After further investigation into this issue, I think this will actually require more effort to resolve than it's probably worth.

The problem is that the only port exposed to the f-API is NB_API_PORT, which is the port used by the service inside the container. To catch when local_nb_nodes.json has been misconfigured to point at the f-API, the service would need to know about NB_API_PORT_HOST, which is not an environment variable inside the container - it's only used by the docker-compose.yml file itself.

To catch misconfigurations, we would probably need to expose NB_API_PORT_HOST as an environment variable to the f-API container, and then also ensure that the f-API reads it in - all just for the purposes of emitting a warning message.

Instead, maybe we could try to prevent these issues by updating our docs with a warning about the ports.

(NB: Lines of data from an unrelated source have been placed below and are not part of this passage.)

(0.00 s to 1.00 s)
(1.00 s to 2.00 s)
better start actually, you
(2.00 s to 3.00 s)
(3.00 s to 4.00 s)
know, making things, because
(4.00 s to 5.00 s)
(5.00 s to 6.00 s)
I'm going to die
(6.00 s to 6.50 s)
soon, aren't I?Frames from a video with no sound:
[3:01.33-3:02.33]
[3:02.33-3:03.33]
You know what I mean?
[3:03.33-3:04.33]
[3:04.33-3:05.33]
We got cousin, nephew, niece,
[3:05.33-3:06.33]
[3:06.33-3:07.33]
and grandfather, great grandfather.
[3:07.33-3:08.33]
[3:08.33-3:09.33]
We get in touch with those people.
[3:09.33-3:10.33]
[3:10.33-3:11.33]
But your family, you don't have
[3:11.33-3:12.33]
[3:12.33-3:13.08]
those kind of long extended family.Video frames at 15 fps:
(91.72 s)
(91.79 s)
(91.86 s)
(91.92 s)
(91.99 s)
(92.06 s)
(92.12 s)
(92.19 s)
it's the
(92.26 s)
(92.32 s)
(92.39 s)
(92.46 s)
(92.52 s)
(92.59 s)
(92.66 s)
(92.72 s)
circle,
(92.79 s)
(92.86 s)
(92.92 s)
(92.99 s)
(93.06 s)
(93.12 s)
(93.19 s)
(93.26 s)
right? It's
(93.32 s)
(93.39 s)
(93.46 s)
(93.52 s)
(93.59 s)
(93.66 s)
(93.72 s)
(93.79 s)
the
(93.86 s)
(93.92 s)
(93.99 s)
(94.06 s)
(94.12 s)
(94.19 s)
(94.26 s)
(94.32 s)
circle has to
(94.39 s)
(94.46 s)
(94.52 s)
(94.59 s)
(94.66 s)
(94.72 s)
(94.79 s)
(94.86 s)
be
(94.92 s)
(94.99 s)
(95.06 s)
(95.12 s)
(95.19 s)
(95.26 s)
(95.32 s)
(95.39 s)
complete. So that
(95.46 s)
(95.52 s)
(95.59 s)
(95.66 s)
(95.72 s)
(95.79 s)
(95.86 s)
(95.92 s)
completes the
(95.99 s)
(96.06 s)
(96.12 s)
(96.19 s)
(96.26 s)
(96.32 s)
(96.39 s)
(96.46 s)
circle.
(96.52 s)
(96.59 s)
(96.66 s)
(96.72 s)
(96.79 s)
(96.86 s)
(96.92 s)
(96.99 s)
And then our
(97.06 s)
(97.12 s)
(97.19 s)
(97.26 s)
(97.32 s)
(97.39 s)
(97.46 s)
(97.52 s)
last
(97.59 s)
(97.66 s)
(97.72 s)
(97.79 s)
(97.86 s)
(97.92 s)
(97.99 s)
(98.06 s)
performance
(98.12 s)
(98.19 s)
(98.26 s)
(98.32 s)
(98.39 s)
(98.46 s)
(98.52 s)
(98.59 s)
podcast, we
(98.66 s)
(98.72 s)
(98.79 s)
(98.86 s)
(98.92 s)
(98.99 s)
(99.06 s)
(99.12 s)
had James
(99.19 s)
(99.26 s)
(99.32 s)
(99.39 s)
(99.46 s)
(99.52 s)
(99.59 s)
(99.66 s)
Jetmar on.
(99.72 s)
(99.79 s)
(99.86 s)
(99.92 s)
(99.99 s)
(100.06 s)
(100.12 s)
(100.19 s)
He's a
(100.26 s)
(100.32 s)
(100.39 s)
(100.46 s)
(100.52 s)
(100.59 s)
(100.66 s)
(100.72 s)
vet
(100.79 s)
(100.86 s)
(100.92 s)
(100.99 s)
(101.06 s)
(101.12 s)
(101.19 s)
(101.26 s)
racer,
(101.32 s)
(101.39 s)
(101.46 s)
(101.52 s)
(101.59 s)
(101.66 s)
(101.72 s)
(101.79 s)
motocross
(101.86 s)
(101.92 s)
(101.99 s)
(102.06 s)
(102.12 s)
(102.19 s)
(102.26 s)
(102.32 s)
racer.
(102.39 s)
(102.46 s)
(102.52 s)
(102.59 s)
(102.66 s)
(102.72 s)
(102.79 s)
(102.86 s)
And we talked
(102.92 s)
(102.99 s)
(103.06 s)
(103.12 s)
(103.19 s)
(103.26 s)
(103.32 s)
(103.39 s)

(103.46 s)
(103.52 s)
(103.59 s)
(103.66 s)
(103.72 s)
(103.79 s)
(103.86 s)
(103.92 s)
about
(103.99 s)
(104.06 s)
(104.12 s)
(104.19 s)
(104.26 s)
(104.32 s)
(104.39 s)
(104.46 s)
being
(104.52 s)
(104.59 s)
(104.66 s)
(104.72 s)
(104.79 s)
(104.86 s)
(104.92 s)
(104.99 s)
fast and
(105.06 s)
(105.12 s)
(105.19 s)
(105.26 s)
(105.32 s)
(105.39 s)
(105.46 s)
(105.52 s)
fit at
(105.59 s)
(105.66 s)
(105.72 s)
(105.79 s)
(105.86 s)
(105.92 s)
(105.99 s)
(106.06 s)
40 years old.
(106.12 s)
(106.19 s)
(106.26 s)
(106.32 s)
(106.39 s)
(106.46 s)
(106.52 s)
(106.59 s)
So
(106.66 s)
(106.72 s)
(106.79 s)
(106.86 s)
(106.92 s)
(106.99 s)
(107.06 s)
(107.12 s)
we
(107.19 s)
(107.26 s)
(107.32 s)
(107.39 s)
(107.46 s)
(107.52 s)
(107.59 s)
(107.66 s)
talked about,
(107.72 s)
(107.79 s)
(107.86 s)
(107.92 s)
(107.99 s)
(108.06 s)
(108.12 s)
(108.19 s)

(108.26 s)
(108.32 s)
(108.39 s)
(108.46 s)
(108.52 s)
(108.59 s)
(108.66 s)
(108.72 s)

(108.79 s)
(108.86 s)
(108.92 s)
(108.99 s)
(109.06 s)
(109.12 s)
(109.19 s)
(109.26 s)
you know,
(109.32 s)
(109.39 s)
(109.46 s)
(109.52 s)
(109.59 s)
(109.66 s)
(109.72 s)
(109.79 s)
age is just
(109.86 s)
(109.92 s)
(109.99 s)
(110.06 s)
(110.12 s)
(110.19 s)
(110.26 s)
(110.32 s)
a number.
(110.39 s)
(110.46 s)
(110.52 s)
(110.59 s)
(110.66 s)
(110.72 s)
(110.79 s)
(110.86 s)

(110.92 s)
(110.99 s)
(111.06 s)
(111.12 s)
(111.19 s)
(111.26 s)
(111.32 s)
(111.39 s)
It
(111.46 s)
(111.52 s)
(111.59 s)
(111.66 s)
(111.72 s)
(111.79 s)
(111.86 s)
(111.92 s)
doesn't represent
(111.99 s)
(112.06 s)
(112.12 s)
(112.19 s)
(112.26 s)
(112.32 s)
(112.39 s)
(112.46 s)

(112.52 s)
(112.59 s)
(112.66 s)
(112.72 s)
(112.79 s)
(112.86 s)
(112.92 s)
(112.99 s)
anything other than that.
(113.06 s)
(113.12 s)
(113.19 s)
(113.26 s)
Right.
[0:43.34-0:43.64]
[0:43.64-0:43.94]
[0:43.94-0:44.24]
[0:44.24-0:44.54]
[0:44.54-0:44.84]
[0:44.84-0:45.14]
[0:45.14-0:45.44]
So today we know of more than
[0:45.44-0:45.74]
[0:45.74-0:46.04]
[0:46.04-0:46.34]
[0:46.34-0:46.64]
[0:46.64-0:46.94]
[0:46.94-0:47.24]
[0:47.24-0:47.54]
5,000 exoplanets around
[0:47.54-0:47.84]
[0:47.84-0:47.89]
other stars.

surchs commented 3 weeks ago

We can also attach some unique identifier for the node making the request as part of the request. Then the solution would be more generic:

But I agree with you @alyssadai, that's more involved and not for now. Maybe a good time to look at this again would be when we address auth - because each node will have a unique client_id as part of that, and we could reuse the client_id for this purpose.

alyssadai commented 3 weeks ago

Thanks @surchs.

To clarify, the ideal solution would be generic enough to detect a request coming from any f-API, regardless of whether or not the f-API is part of the same stack as the recipient f-API, to avoid unpredictable behaviours.

That said, I guess the infinite request loop would only happen if an f-API is actually pointing to itself.